Son palabras medidas, pero en un entorno así suenan a declaración de intenciones.
La apuesta del club: identidad y balón
La elección de Martin no nace de la improvisación. Los dirigentes de Leicester ya le habían apuntado el verano pasado, antes de que tomara rumbo a Escocia. Les seduce su idea de juego: paciencia, posesión, estructura. Un plan que le sirvió para llevar a Southampton de vuelta a la Premier League en 2024.
En los despachos, esa propuesta se ve como la continuación natural del modelo que dejó Enzo Maresca en el último ascenso. Un fútbol de control, de salida limpia, de equipo reconocible. Un manual que el club quiere recuperar para reconstruir desde la pelota y no desde el caos.
El director deportivo, James McCarron, lo dejó claro: Martin no estará solo. “Russell contará con el apoyo de una estructura de fútbol centrada en la alineación, la responsabilidad y los altos estándares. Nuestro papel es asegurarnos de que el entorno adecuado esté en su sitio alrededor del equipo”, explicó.
La palabra clave es entorno. McCarron habló de crear un contexto en el que jugadores y cuerpo técnico puedan rendir al máximo, de fortalecer la cultura en toda la operación futbolística y de alinear reclutamiento, desarrollo y rendimiento. Un club que ha vivido tanta inestabilidad necesita precisamente eso: coherencia.
League One, un examen sin margen
Nada de lo que se diga en las oficinas valdrá si el equipo no responde en el césped. Martin lo sabe. Le espera una League One feroz, plagada de campos incómodos, partidos físicos y un calendario que no perdona. El curso 2026-27 arranca el viernes 14 de agosto. El reloj ya corre.
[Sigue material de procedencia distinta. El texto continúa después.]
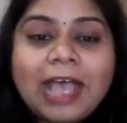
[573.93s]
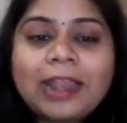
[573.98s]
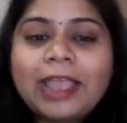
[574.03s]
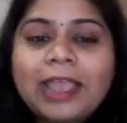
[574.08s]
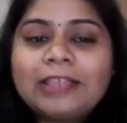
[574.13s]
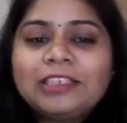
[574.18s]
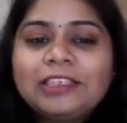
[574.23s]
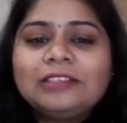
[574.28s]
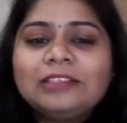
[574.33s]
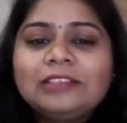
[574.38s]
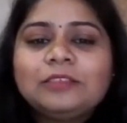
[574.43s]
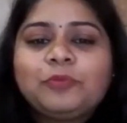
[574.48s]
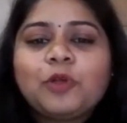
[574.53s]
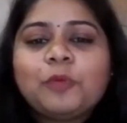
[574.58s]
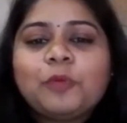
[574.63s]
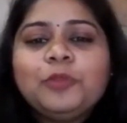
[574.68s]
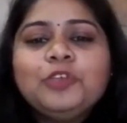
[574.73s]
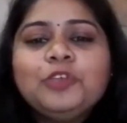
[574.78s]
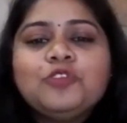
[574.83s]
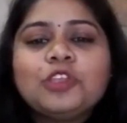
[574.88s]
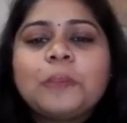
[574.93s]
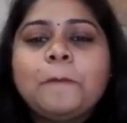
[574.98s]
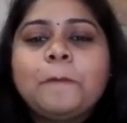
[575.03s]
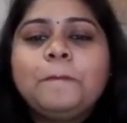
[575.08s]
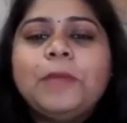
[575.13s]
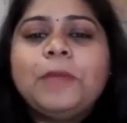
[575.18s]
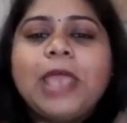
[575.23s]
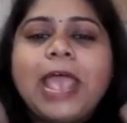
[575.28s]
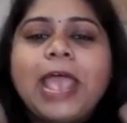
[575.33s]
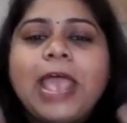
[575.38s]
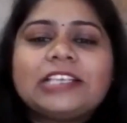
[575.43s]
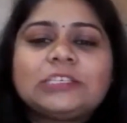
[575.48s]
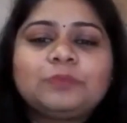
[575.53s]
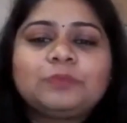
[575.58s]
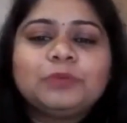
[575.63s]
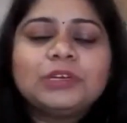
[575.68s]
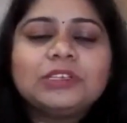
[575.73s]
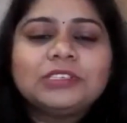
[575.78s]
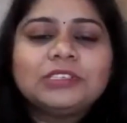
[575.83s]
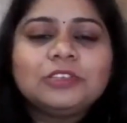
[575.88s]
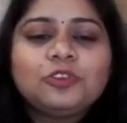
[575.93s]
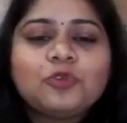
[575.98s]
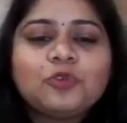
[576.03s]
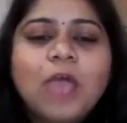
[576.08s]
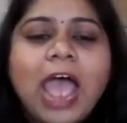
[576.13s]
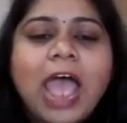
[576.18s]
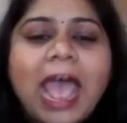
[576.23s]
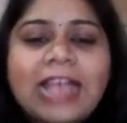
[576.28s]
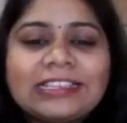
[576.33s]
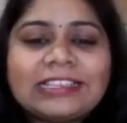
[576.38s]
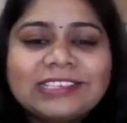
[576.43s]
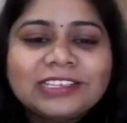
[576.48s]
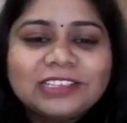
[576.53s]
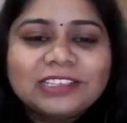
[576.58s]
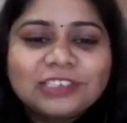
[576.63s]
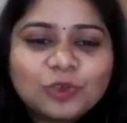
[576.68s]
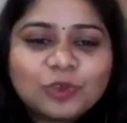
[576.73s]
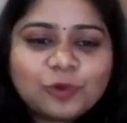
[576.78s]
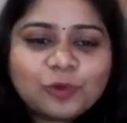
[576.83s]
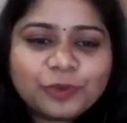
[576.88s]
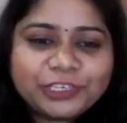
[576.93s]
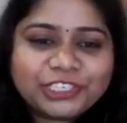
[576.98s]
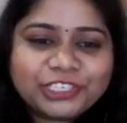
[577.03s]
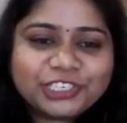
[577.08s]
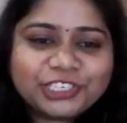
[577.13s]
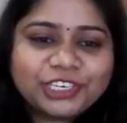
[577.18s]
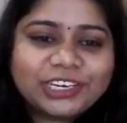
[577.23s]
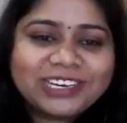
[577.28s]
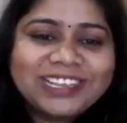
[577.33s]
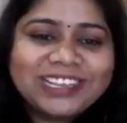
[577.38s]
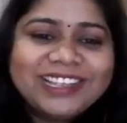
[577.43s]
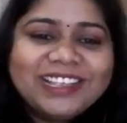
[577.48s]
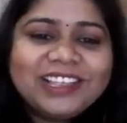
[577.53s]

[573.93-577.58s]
and I think probably you're the best person to answer this question.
Su experiencia temprana en MK Dons será un recurso valioso. Conoce la categoría, sabe que el nombre del escudo no gana puntos y que los rivales se motivan frente a un club caído desde la élite. Leicester será objetivo cada fin de semana.
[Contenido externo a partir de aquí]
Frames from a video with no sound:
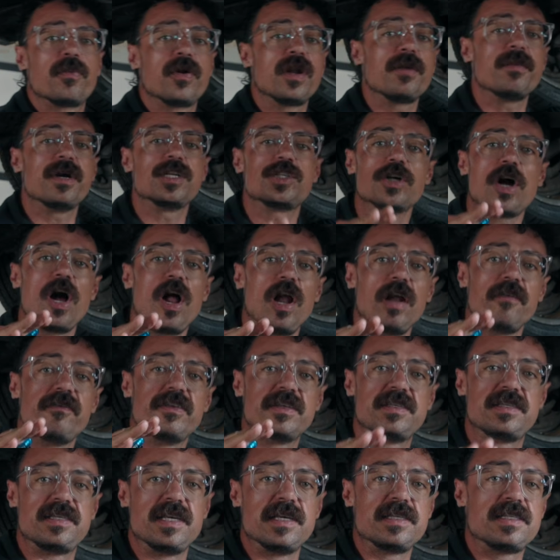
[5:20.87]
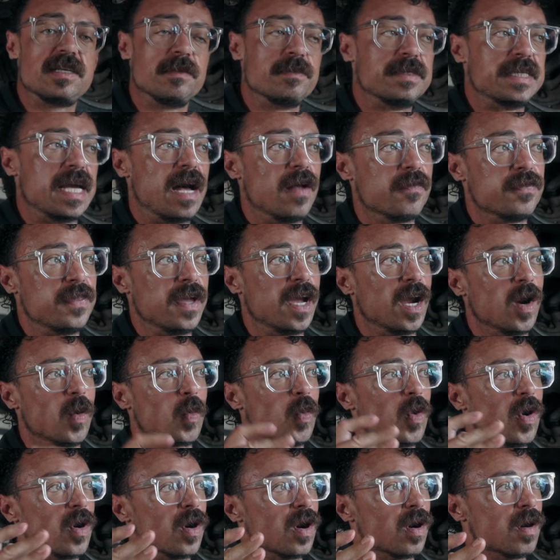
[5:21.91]
pretty much all of the systems out there
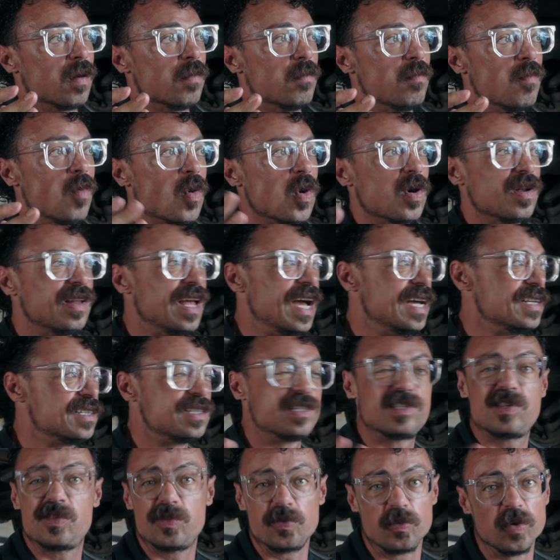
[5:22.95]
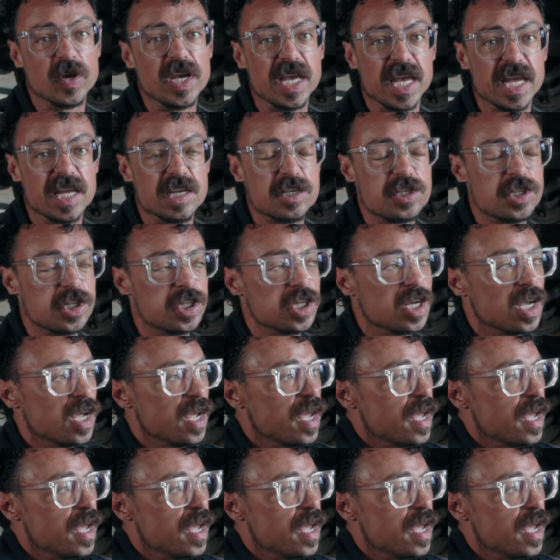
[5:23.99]
were more or less 3-inch.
El mercado de verano añade otra capa de dificultad. El club atraviesa una reestructuración financiera y cada movimiento será un equilibrio delicado entre necesidad deportiva y realidad económica. No habrá chequera salvadora. Habrá que acertar.
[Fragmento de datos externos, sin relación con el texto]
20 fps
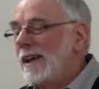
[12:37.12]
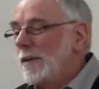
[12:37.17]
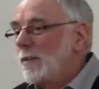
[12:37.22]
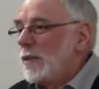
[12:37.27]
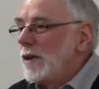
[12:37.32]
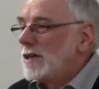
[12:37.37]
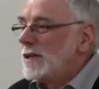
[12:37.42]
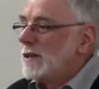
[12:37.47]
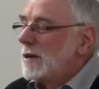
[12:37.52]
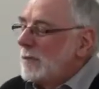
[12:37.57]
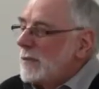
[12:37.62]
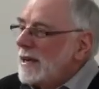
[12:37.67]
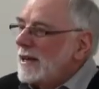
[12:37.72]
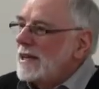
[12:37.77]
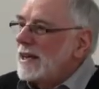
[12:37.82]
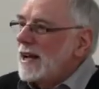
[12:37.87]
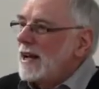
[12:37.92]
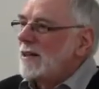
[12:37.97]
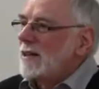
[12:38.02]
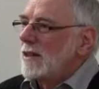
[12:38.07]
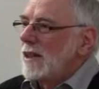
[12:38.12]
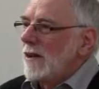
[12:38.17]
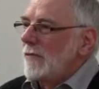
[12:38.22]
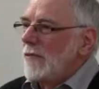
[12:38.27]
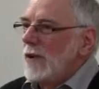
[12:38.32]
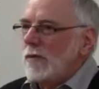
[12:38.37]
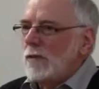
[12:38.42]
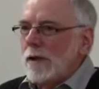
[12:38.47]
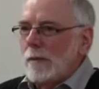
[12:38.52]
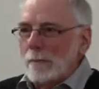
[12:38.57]
it was to bring together
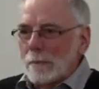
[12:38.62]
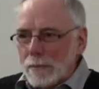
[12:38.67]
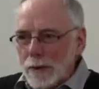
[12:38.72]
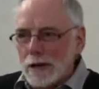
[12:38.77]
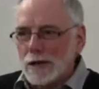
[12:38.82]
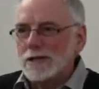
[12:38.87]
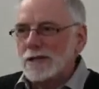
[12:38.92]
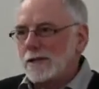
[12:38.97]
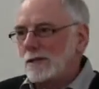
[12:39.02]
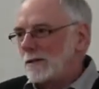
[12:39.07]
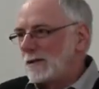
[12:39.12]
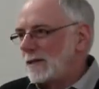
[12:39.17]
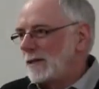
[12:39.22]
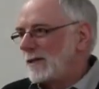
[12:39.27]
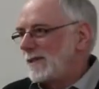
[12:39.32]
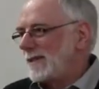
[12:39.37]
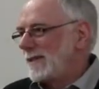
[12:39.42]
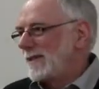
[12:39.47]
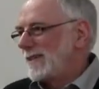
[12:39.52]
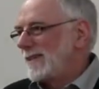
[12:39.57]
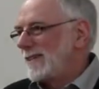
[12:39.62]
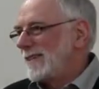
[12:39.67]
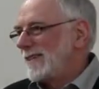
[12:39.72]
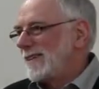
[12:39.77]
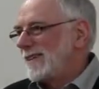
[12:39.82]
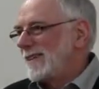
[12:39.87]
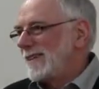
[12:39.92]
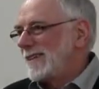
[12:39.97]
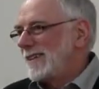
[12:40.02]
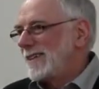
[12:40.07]
that very personal
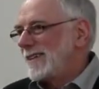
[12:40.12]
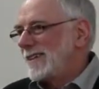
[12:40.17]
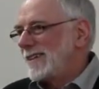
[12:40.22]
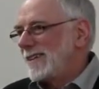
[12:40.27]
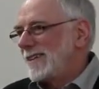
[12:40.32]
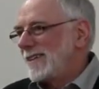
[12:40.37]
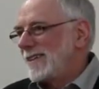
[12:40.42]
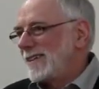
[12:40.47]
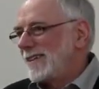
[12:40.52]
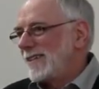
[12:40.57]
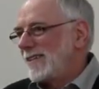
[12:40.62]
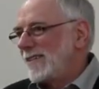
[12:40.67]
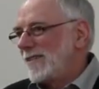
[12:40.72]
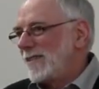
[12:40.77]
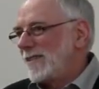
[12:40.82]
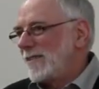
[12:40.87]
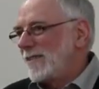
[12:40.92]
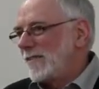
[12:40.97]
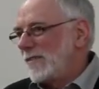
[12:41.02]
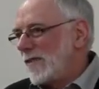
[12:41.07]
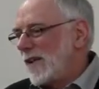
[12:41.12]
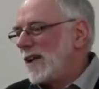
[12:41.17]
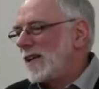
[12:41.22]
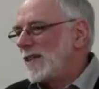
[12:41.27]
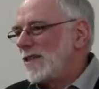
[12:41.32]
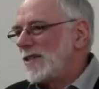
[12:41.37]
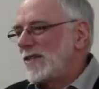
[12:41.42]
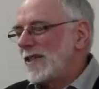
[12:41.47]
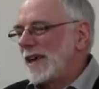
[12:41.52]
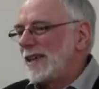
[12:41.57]

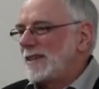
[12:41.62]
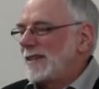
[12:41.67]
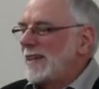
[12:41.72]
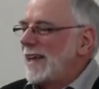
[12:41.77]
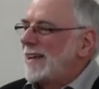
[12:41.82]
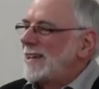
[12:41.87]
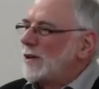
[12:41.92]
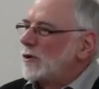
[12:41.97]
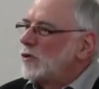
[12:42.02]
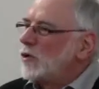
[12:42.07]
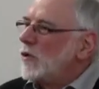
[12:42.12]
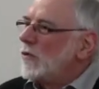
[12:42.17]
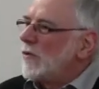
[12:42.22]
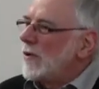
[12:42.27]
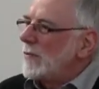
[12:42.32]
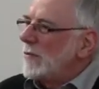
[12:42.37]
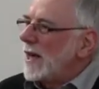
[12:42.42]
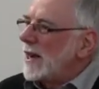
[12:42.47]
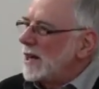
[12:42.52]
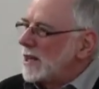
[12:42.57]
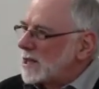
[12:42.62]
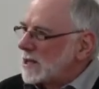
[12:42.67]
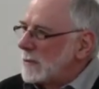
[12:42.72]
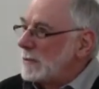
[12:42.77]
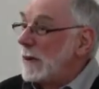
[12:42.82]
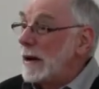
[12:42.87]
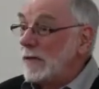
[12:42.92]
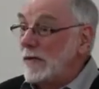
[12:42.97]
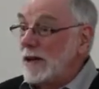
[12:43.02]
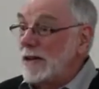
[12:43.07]
faith that grew from that
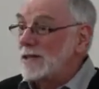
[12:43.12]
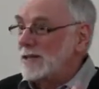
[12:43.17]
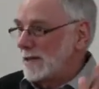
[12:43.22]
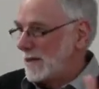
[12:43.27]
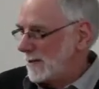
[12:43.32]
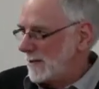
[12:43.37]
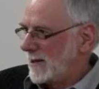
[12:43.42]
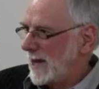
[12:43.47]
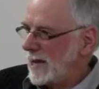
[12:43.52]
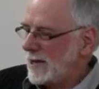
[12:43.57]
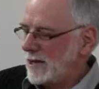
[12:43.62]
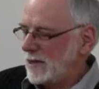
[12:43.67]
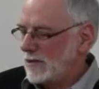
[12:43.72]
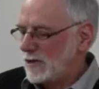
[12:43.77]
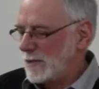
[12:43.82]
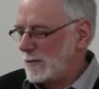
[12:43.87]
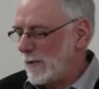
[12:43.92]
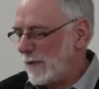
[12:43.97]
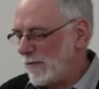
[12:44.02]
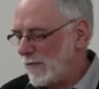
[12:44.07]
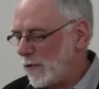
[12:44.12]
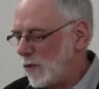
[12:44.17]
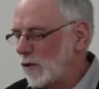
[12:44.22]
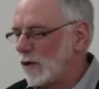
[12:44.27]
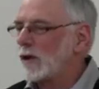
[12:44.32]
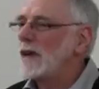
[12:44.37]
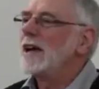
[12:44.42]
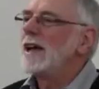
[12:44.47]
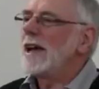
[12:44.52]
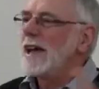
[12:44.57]
experience 10 years
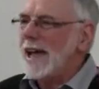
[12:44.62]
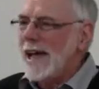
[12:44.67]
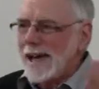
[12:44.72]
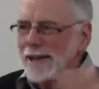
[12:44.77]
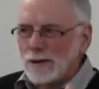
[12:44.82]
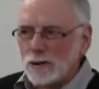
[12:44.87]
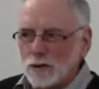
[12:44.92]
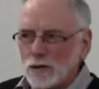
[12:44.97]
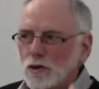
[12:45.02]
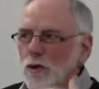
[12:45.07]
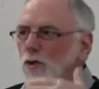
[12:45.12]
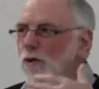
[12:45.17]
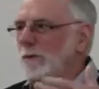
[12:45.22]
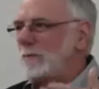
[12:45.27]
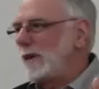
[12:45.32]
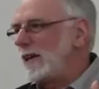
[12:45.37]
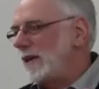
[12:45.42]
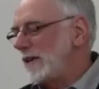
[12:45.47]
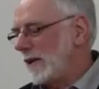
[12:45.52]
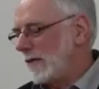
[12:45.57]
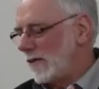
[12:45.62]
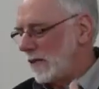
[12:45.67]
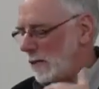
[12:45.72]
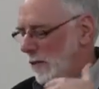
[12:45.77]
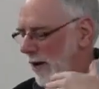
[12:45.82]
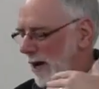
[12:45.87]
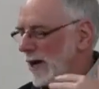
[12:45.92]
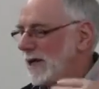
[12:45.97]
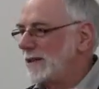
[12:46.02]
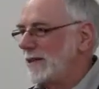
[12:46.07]
before and grew in many
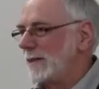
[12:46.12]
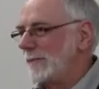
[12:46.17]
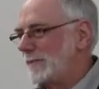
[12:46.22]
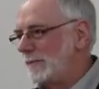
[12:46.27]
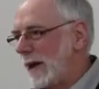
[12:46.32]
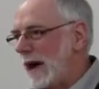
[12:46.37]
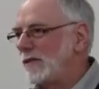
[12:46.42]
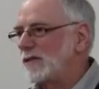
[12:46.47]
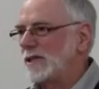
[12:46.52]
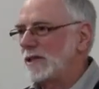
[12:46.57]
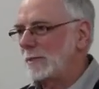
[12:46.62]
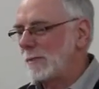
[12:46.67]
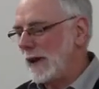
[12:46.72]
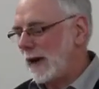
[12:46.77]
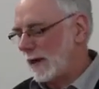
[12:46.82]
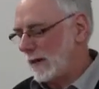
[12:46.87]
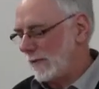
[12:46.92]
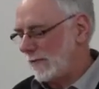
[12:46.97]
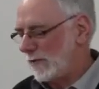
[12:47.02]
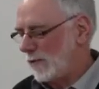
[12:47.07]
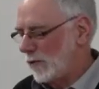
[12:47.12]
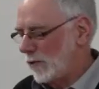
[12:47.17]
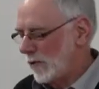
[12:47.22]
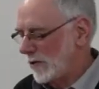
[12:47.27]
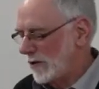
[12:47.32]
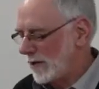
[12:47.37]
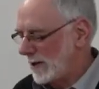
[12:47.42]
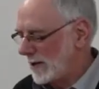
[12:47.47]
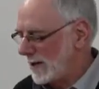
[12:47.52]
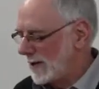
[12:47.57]
different ways and bounced back and
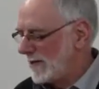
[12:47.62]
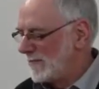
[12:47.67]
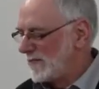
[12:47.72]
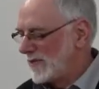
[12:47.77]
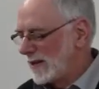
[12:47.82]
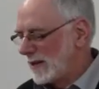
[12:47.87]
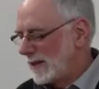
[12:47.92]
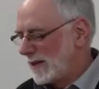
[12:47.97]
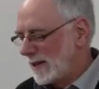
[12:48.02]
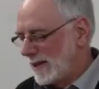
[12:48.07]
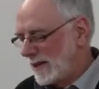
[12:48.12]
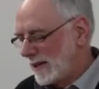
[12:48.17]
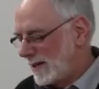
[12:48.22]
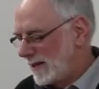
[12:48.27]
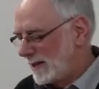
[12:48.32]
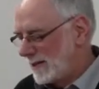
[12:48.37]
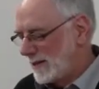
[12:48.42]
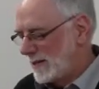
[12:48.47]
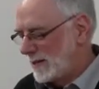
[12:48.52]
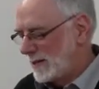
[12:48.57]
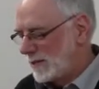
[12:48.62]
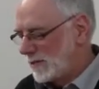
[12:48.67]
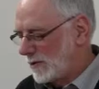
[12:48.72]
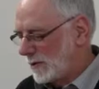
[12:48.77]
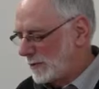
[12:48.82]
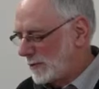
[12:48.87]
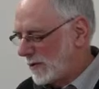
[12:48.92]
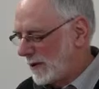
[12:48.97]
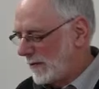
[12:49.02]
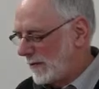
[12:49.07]
forth and didn't
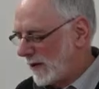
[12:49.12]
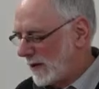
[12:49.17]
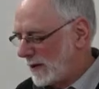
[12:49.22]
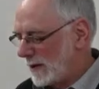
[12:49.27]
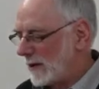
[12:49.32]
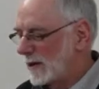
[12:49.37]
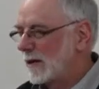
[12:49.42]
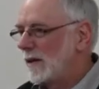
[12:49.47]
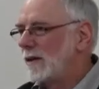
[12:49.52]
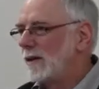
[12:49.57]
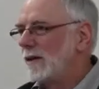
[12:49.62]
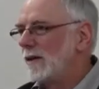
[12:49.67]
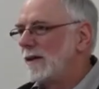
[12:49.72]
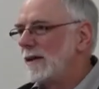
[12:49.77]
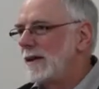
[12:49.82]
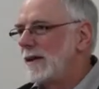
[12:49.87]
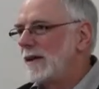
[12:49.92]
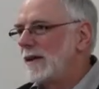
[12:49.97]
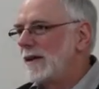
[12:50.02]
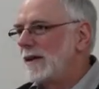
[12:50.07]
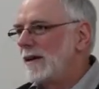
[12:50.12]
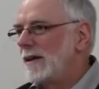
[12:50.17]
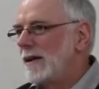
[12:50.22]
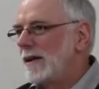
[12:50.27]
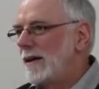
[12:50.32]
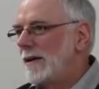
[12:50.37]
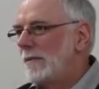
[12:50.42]
do it perfectly at all,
Por eso, antes incluso de pensar en fichajes rutilantes, el reto inmediato pasa por otra cosa: devolver disciplina táctica a un vestuario golpeado y sin confianza. Ordenar, convencer, competir. Construir un equipo que sepa sufrir en campos pequeños y que, al mismo tiempo, mantenga la ambición de dominar con balón.
La caída ha sido dura. La pregunta, ahora, es si Russell Martin será el hombre capaz de convertir este descenso en el punto de partida de la próxima gran resurrección de Leicester City.